=== RECORD EXTRACTS ===

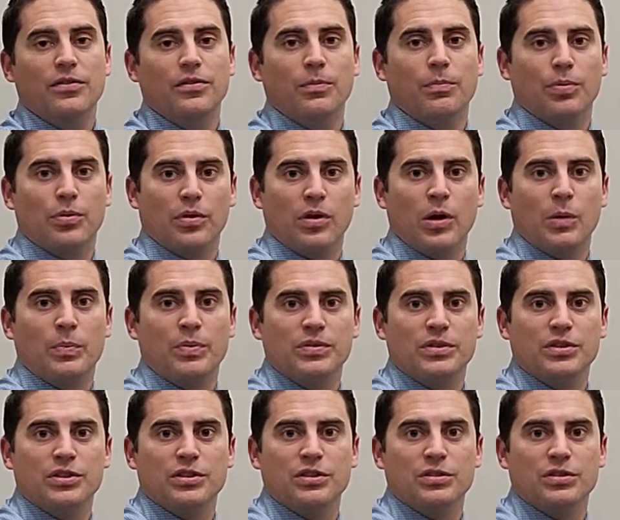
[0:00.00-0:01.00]
The prolonged
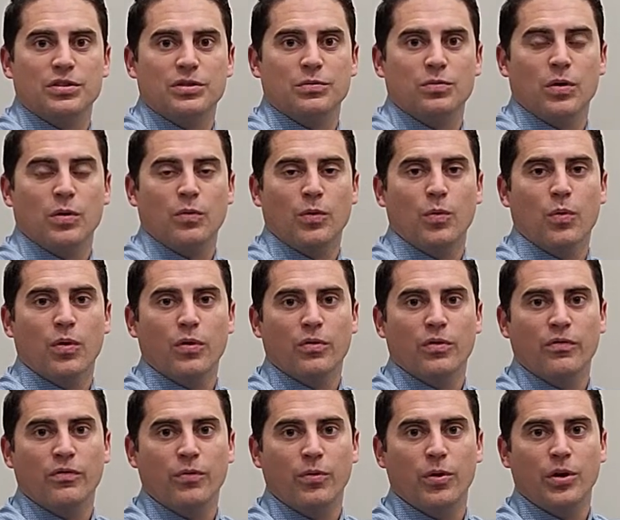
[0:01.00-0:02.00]
positions is what we want to
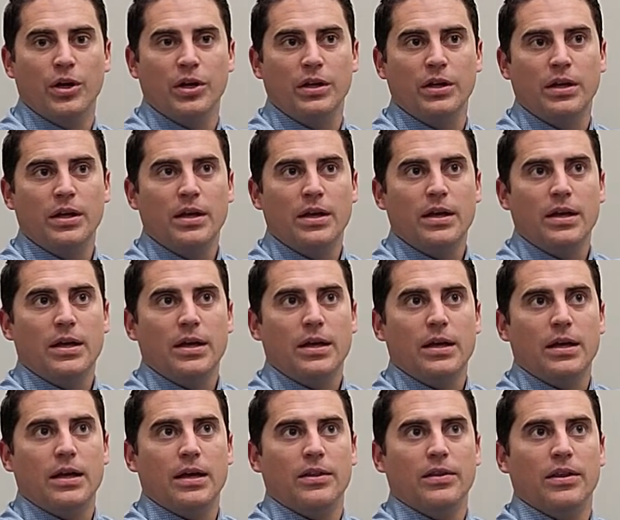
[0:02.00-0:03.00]
avoid.
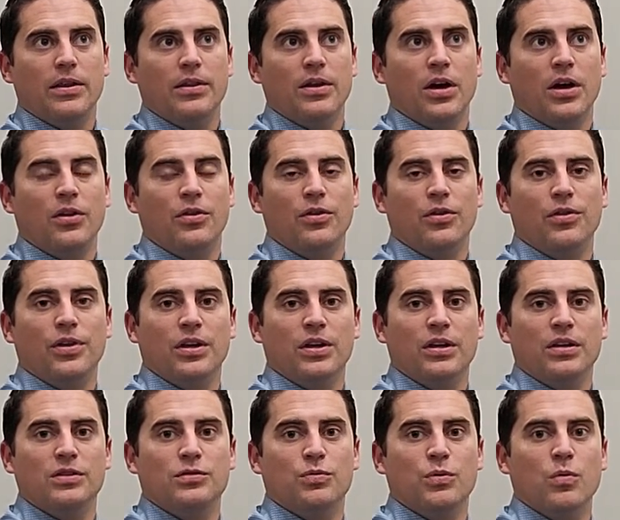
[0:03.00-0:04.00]
And then the other thing
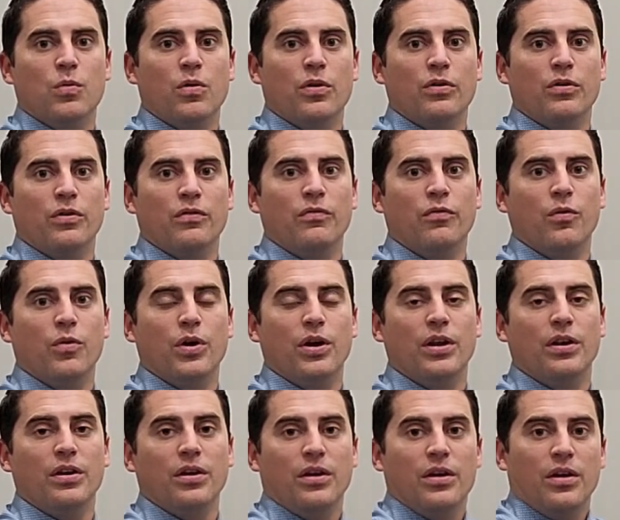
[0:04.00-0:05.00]
is we want to
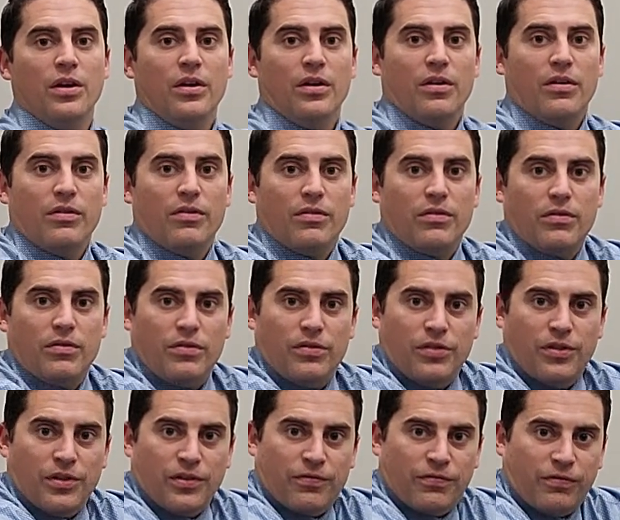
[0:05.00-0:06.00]
avoid
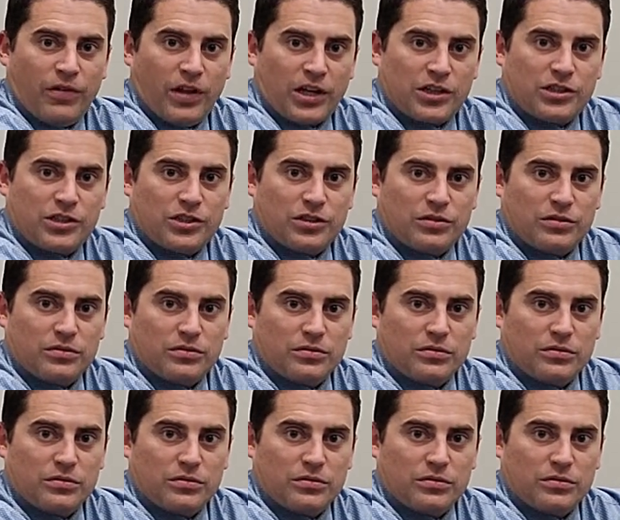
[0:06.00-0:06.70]
the flexion.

===

DESCRIPTION OF THE TASK. Copy out the lines above in full and unaltered, apart from the pictures.

ANSWER SPACE.
[0:00.00-0:01.00]
The prolonged
[0:01.00-0:02.00]
positions is what we want to
[0:02.00-0:03.00]
avoid.
[0:03.00-0:04.00]
And then the other thing
[0:04.00-0:05.00]
is we want to
[0:05.00-0:06.00]
avoid
[0:06.00-0:06.70]
the flexion.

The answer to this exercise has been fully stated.